Huyendo de la persecución del emperador Diocleciano, Julita y su hijo Ciro parten de Iconio a Seleucia. Pero allí los esperaba un tirano tal vez peor, el gobernador Alejandro.
Redacción (16/06/2025, Gaudium Press) El ejemplo de los mártires siempre conmueve. Los hay de todo tipo: pobres y ricos, nobles, plebeyos, mujeres, niños y hombres, pero en todos brilla la fuerza de Dios que vence las reticencias del instinto de conservación con su poderosa gracia. Hoy consideramos a dos mártires, San Ciro (o Ciríaco, o Quiricio) y Santa Julita, madre e hijo, habitantes de Iconia, en el Asia Menor.
Parten a Seleucia
Ellos eran cristianos de alto linaje, y dada la feroz persecución del emperador Diocleciano, buscaron retirarse a un sitio menos conocido, y escaparon con dos de sus servidoras a Seleucia, en Mesopotamia. Pero resultó que la persecución era allí todavía más cruel. Algunos miembros de la comitiva del gobernador reconocieron a estos peregrinos como cristianos, y por ello fueron hechos prisioneros. Durante el proceso, Julita no alegó su alta condición social, sino simplemente declaró que era cristiana, y por ello fue rápidamente condenada. Antes de cumplir la sentencia, le fue arrebatado su hijo Ciro, causando gran dolor a la madre.
Narran tradiciones, las cuales se han discutido, que el niño era un encanto y que fue tomado en brazos por el inicuo gobernador Alejandro, mientras azotaban a su madre. El niño lloraba, la madre gritaba que era cristiana, el niño repitió que también era cristiano, y arañando y golpeando al gobernador. Este hombre enfurecido lo arrojó con fuerza sobre los escalones causándole fractura de cráneo y la muerte.

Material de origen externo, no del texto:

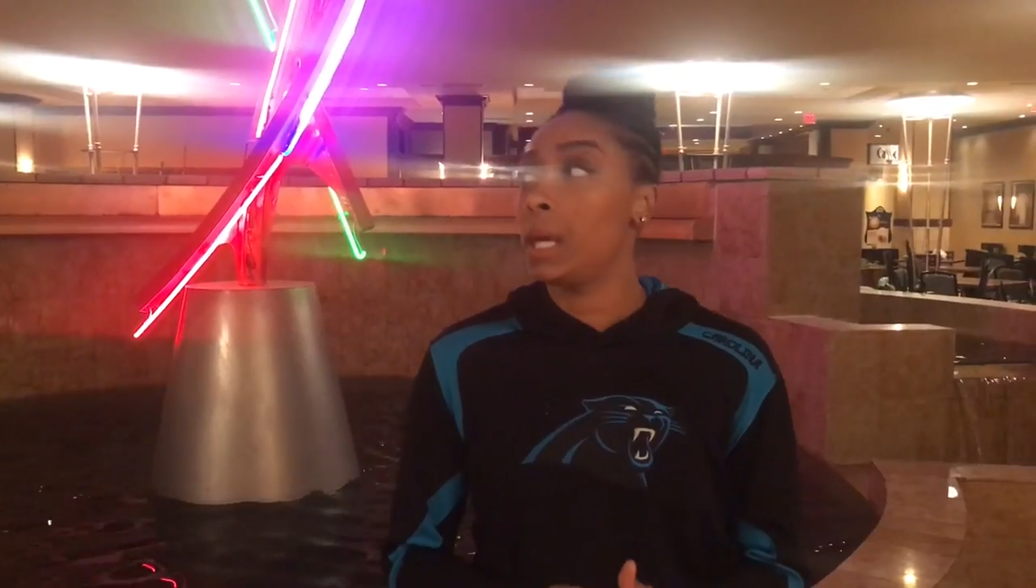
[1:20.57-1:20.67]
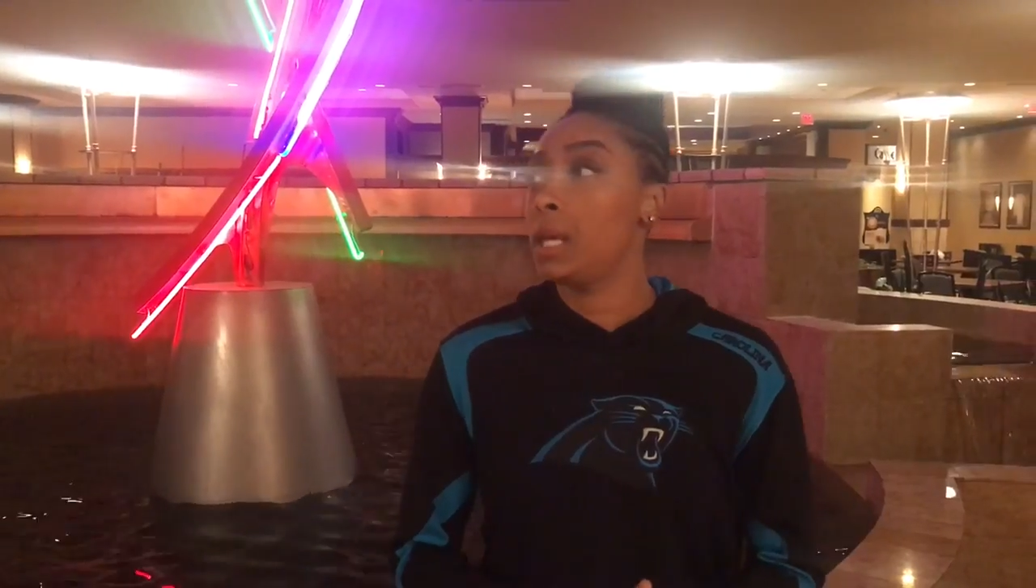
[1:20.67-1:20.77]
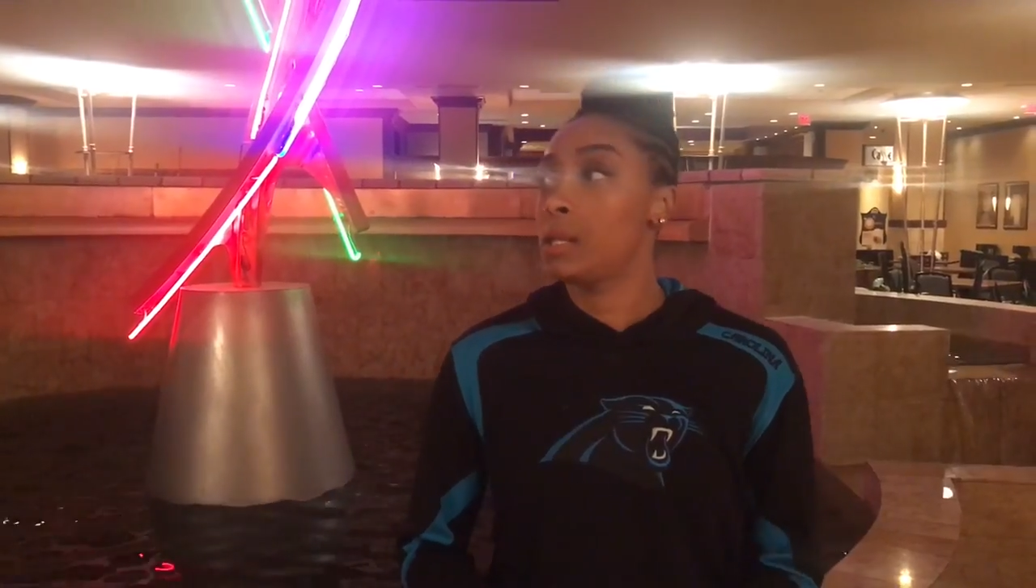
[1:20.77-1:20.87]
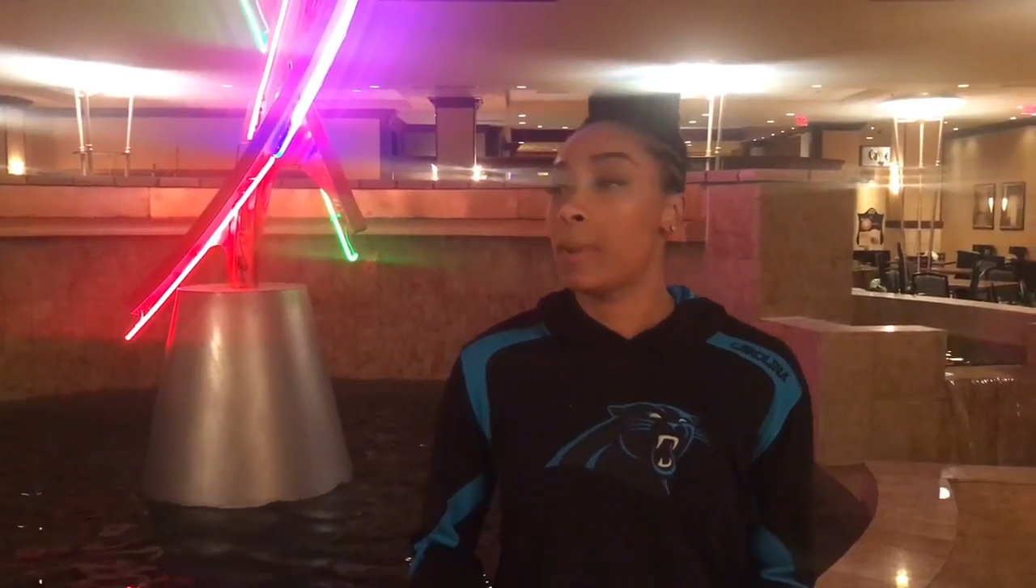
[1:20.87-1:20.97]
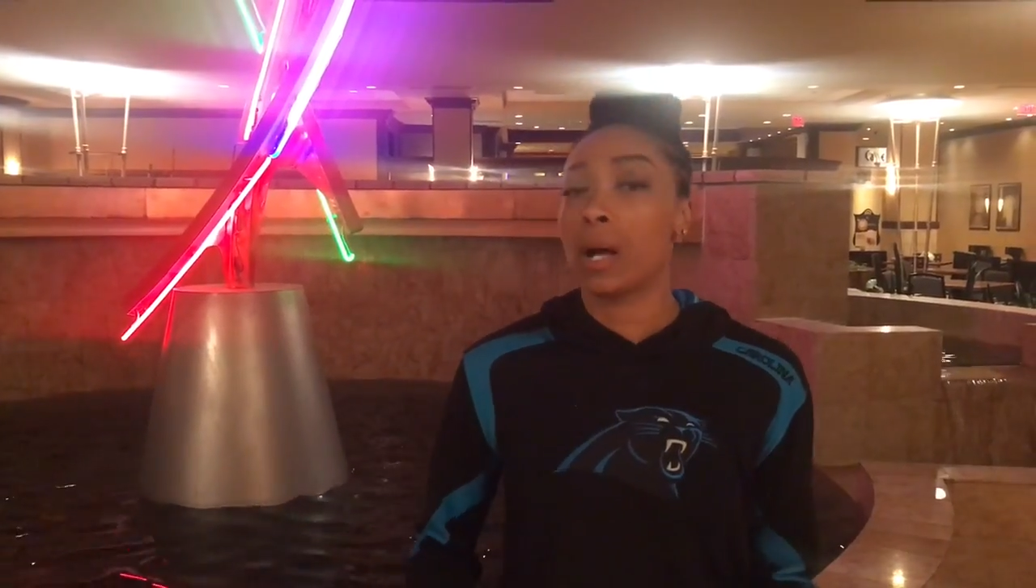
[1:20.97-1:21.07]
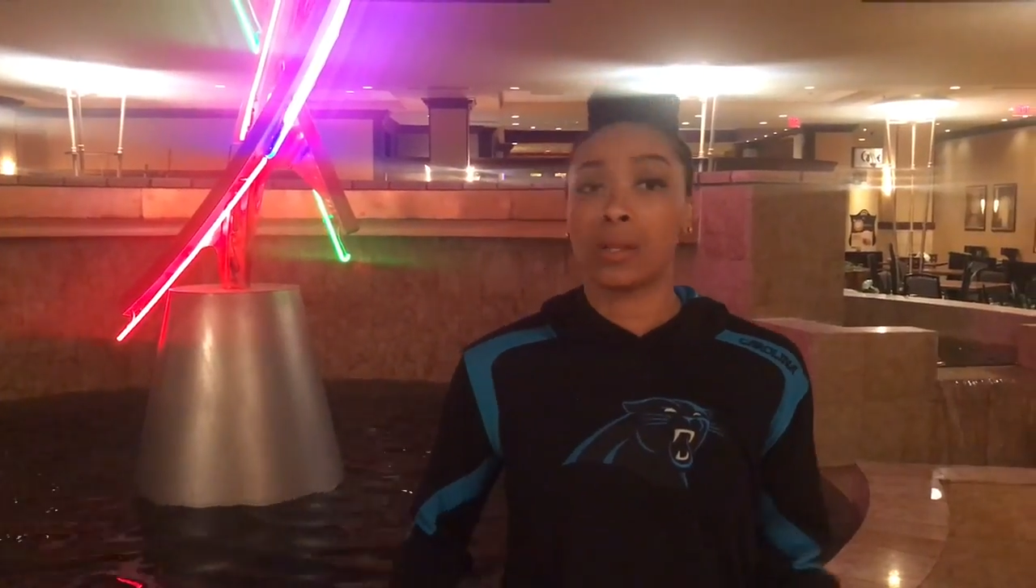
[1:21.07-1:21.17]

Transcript: He's about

La madre contempló horrorizada el tétrico espectáculo, pero fue en ese momento tomada por una especialísima gracia que consoló el instinto materno, y se congratuló porque su hijo había alcanzado la corona del martirio. Esa actitud serena aumentó la cólera del gobernador Alejandro, que ordenó que fuese torturada con garfios, decapitada, y que los cuerpos de madre e hijo se lanzaran a los basureros. Pero los dos cuerpos fueron rescatados por las criadas que ellos habían traido desde Iconio, y luego enterrados en sitio digno.
Muerto el siniestro emperador Diocleciano, y dada la libertad a los cristianos por Constantino, fue revelado el lugar donde se encontraban los restos de Santa Julita y San Ciriaco, los que rápidamente se convirtieron en objeto de culto y veneración.
Las reliquias del niño mártir se trasladaron en el S. IV a Francia, por iniciativa de San Amador obispo de Auxerre, lo que hizo que la devoción a este infante fuese muy popular en el país galo. Se le conoce ahí como Saint Cyr.